▸ **EXERCISE**
Repeat all of the records exactly, leaving out the pictures.

[Stored items]
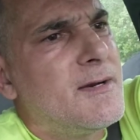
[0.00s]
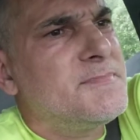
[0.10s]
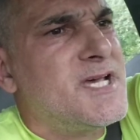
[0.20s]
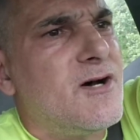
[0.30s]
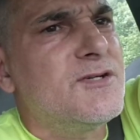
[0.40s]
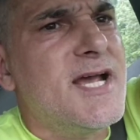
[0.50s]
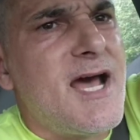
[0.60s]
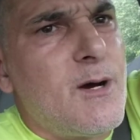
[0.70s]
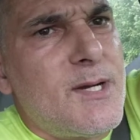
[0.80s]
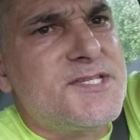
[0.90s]
I'm telling you
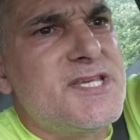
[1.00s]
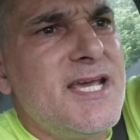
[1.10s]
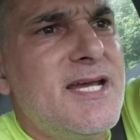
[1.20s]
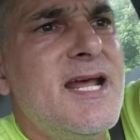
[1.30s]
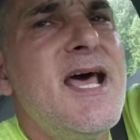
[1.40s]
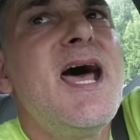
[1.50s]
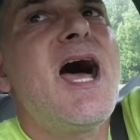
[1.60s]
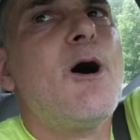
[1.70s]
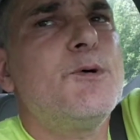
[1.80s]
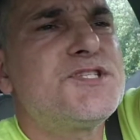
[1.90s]
how I see it,
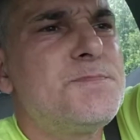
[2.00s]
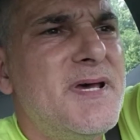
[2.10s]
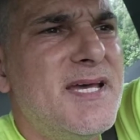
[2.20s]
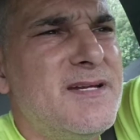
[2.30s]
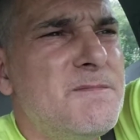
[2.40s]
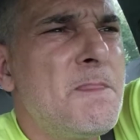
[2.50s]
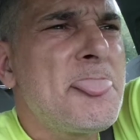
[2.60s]
how it's been.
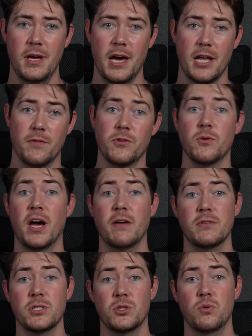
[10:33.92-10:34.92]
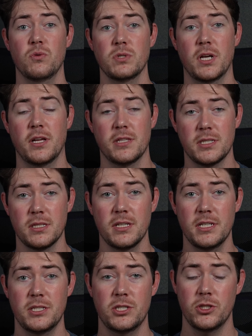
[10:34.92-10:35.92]
And if you have these tools on this
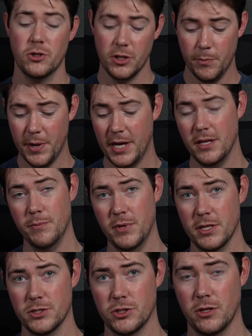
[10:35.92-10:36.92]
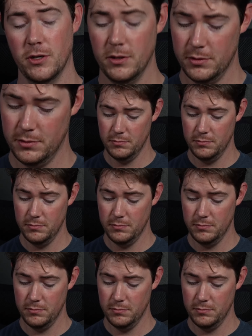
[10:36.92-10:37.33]
list, you're going to paint a miniature,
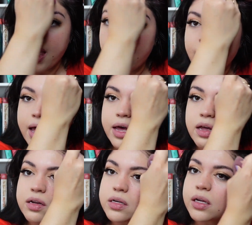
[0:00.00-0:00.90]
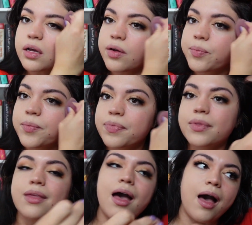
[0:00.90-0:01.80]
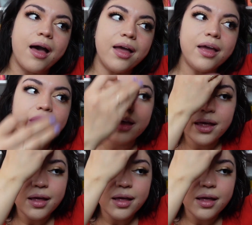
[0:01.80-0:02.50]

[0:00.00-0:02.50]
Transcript: and I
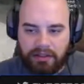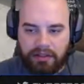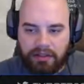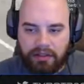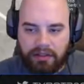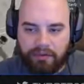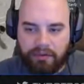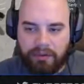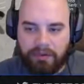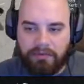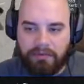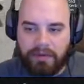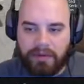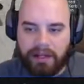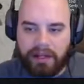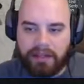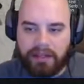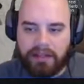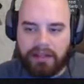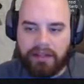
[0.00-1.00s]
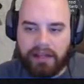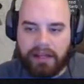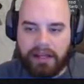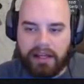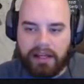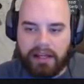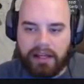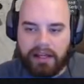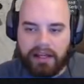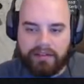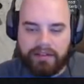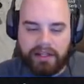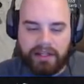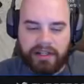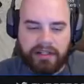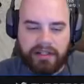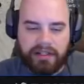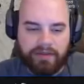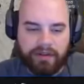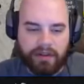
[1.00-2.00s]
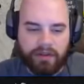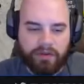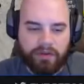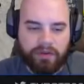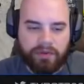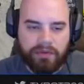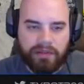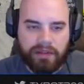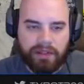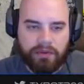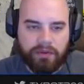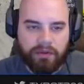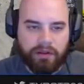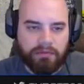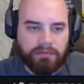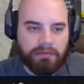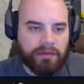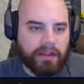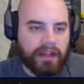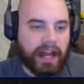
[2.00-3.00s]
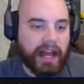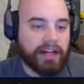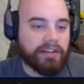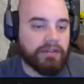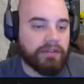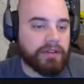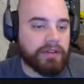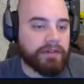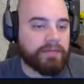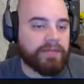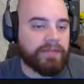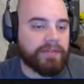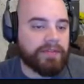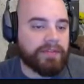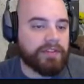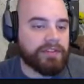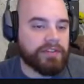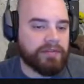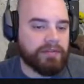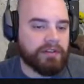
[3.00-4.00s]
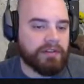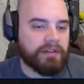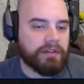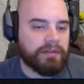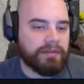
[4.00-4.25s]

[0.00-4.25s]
we might need that for the scientific equipment that we're going to put. Actually, first of all,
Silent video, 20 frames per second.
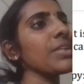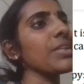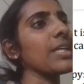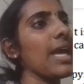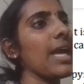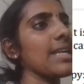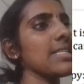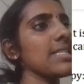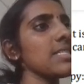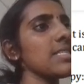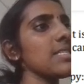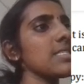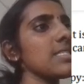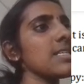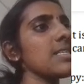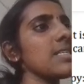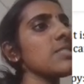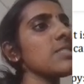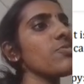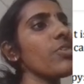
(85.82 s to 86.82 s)
Cancer
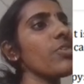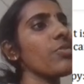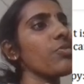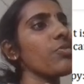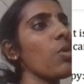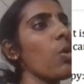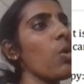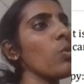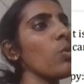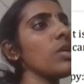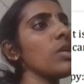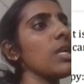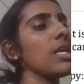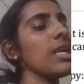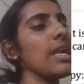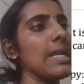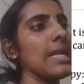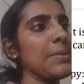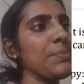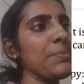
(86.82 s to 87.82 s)
cells were found in
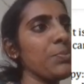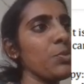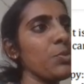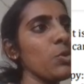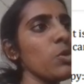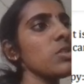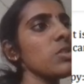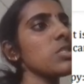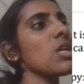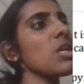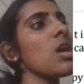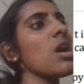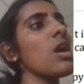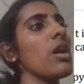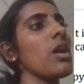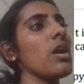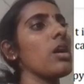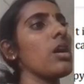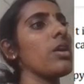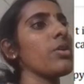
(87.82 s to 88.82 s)
lymph nodes
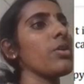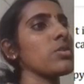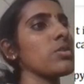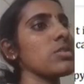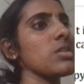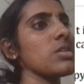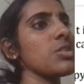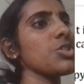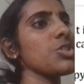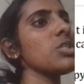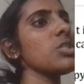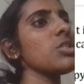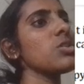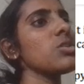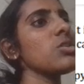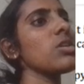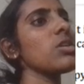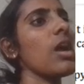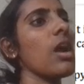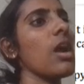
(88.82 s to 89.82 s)
your surgeon
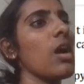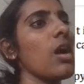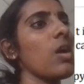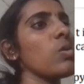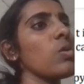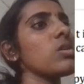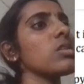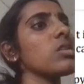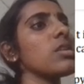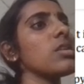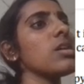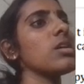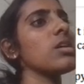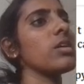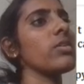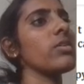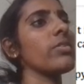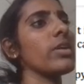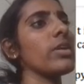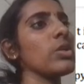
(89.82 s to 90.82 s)
took out
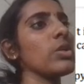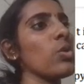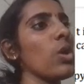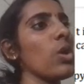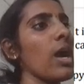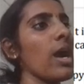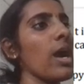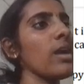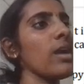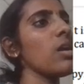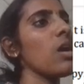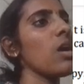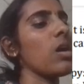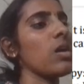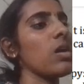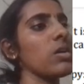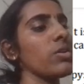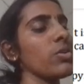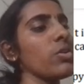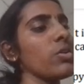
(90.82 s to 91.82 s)
when you had
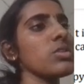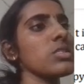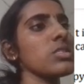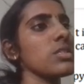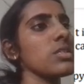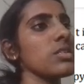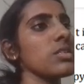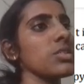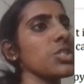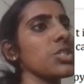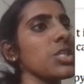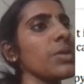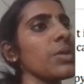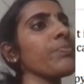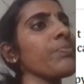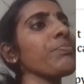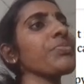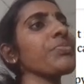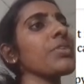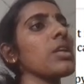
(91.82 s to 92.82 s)
your surgery.
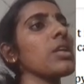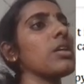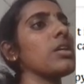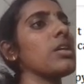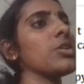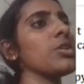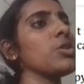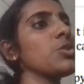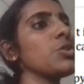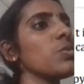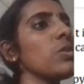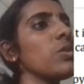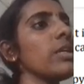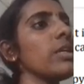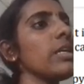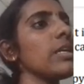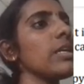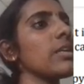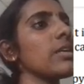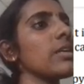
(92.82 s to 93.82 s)

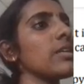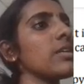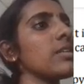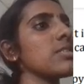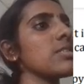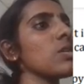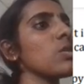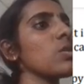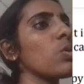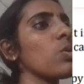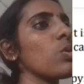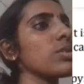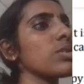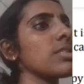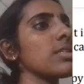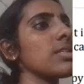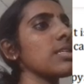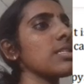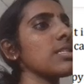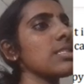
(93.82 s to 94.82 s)
Usually it is the course,
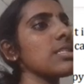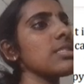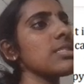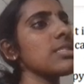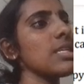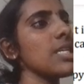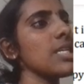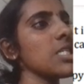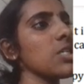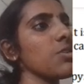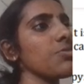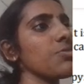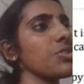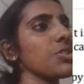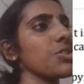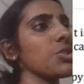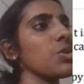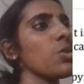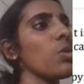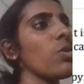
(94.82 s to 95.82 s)
that is series of
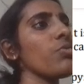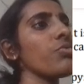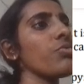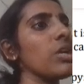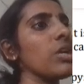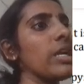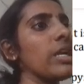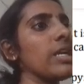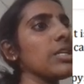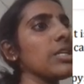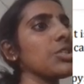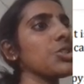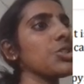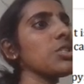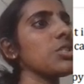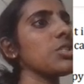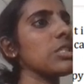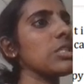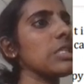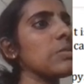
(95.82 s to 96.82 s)
session of
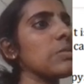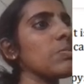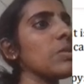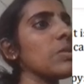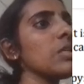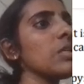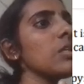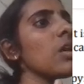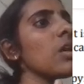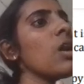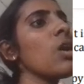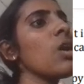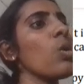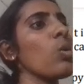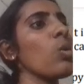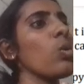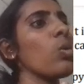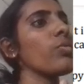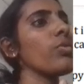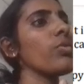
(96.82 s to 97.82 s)
radiation treatment
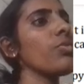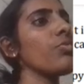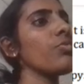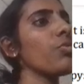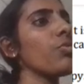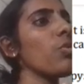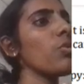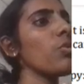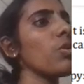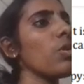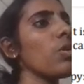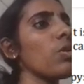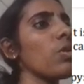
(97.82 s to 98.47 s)
over 4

▸ **THE ANSWER**
[0.00s]
[0.10s]
[0.20s]
[0.30s]
[0.40s]
[0.50s]
[0.60s]
[0.70s]
[0.80s]
[0.90s]
I'm telling you
[1.00s]
[1.10s]
[1.20s]
[1.30s]
[1.40s]
[1.50s]
[1.60s]
[1.70s]
[1.80s]
[1.90s]
how I see it,
[2.00s]
[2.10s]
[2.20s]
[2.30s]
[2.40s]
[2.50s]
[2.60s]
how it's been.
[10:33.92-10:34.92]
[10:34.92-10:35.92]
And if you have these tools on this
[10:35.92-10:36.92]
[10:36.92-10:37.33]
list, you're going to paint a miniature,
[0:00.00-0:00.90]
[0:00.90-0:01.80]
[0:01.80-0:02.50]

[0:00.00-0:02.50]
Transcript: and I
[0.00-1.00s]
[1.00-2.00s]
[2.00-3.00s]
[3.00-4.00s]
[4.00-4.25s]

[0.00-4.25s]
we might need that for the scientific equipment that we're going to put. Actually, first of all,
Silent video, 20 frames per second.
(85.82 s to 86.82 s)
Cancer
(86.82 s to 87.82 s)
cells were found in
(87.82 s to 88.82 s)
lymph nodes
(88.82 s to 89.82 s)
your surgeon
(89.82 s to 90.82 s)
took out
(90.82 s to 91.82 s)
when you had
(91.82 s to 92.82 s)
your surgery.
(92.82 s to 93.82 s)

(93.82 s to 94.82 s)
Usually it is the course,
(94.82 s to 95.82 s)
that is series of
(95.82 s to 96.82 s)
session of
(96.82 s to 97.82 s)
radiation treatment
(97.82 s to 98.47 s)
over 4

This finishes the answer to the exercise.